You've gotta laugh... see highlighted section at the end of this quote detailing serious allegations against Russia.
Defending the global system
Our starting point must be to strengthen the commitment, purpose and unity of those allies and partners with whom we have built this order.
Central to this must be the enduring strength of our transatlantic partnership and our relationships with our European allies.
The role of the United States in shaping the global order is as vital now as it has ever been.
Of course we will not always agree on each and every course of action. But underpinning this relationship is an alliance of values and interests between our peoples which has been a force for good in the world for generations – and must continue to be so.
The same is true of our relations with our European partners as we leave the EU. For we remain a European nation – our history marked by shared experience, our societies shaped by common values, our economies interdependent, and our security indivisible.
As I said in my speech in Florence, the UK will remain unconditionally committed to maintaining Europe’s security.
And the comprehensive new economic partnership we seek will underpin our shared commitment to open economies and free societies in the face of those who seek to undermine them.
Chief among those today, of course, is Russia.
In a recent speech President Putin said that while the interests of states do not always coincide, strategic gains cannot be made at the expense of others. When a state fails to observe universal rules of conduct and pursues its interests at any cost, it will provoke resistance and disputes will become unpredictable and dangerous.
I say to President Putin, I agree. But it is Russia’s actions which threaten the international order on which we all depend.
I want to be clear about the scale and nature of these actions.
Russia’s illegal annexation of Crimea was the first time since the Second World War that one sovereign nation has forcibly taken territory from another in Europe. Since then, Russia has fomented conflict in the Donbas, repeatedly violated the national airspace of several European countries, and mounted a sustained campaign of cyber espionage and disruption. This has included meddling in elections, and hacking the Danish Ministry of Defence and the Bundestag, among many others.
It is seeking to weaponise information. Deploying its state-run media organisations to plant fake stories and photo-shopped images in an attempt to sow discord in the West and undermine our institutions.
So I have a very simple message for Russia.
We know what you are doing. And you will not succeed. Because you underestimate the resilience of our democracies, the enduring attraction of free and open societies, and the commitment of Western nations to the alliances that bind us.
The UK will do what is necessary to protect ourselves, and work with our allies to do likewise.
That is why we are driving reform of NATO so this vital alliance is better able to deter and counter hostile Russian activity. It is why we have stepped up our military and economic support to Ukraine.
It is why we are strengthening our cyber security and looking at how we tighten our financial regimes to ensure the profits of corruption cannot flow from Russia into the UK.
So we will take the necessary actions to counter Russian activity. But this is not where we want to be – and not the relationship with Russia we want.
We do not want to return to the Cold War, or to be in a state of perpetual confrontation.

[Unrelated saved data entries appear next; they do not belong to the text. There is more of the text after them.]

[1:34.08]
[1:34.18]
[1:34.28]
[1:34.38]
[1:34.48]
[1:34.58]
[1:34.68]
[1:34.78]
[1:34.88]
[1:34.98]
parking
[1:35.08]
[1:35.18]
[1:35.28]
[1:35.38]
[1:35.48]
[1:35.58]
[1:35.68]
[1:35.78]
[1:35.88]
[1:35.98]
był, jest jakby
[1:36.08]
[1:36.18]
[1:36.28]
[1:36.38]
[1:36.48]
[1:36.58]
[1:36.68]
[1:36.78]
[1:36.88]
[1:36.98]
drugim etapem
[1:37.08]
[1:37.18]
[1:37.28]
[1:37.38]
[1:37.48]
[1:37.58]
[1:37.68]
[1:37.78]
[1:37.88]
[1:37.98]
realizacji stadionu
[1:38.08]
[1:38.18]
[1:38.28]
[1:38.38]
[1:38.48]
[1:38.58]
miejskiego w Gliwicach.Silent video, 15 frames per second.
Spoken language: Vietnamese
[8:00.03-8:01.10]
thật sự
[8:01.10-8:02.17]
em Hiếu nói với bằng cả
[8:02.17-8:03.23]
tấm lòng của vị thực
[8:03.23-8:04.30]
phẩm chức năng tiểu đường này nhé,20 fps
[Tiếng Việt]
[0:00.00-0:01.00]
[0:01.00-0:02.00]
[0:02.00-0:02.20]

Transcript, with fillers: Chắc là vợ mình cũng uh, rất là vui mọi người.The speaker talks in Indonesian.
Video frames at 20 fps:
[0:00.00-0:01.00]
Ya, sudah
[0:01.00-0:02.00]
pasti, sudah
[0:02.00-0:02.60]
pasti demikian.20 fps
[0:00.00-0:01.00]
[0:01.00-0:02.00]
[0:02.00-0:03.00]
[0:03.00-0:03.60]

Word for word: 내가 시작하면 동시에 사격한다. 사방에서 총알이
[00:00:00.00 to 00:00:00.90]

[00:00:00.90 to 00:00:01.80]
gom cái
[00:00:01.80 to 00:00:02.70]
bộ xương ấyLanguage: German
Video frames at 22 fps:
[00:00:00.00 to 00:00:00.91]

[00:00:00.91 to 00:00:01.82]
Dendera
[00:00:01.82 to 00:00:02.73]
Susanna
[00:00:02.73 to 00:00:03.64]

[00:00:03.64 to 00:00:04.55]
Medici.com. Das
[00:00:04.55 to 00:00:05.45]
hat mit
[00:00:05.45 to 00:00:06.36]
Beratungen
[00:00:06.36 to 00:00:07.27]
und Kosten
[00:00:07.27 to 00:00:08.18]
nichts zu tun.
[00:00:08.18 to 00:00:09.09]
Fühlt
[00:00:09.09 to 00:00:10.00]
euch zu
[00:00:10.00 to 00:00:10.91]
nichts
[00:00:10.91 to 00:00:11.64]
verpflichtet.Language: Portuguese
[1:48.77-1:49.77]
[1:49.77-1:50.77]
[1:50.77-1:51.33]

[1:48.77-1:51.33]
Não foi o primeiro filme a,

So whilst we must beware, we also want to engage – which is why in the coming months the Foreign Secretary will be visiting Moscow.
For there is another way.
Many of us here looked at a post-Soviet Russia with hope.
Because we know that a strong and prosperous Russia which plays by the rules would be in the interests of the United Kingdom, Europe and the world.
As a Permanent Member of the UN Security Council, Russia has the reach and the responsibility to play a vital role in promoting international stability.
Russia can, and I hope one day will, choose this different path.
But for as long as Russia does not, we will act together to protect our interests and the international order on which they depend.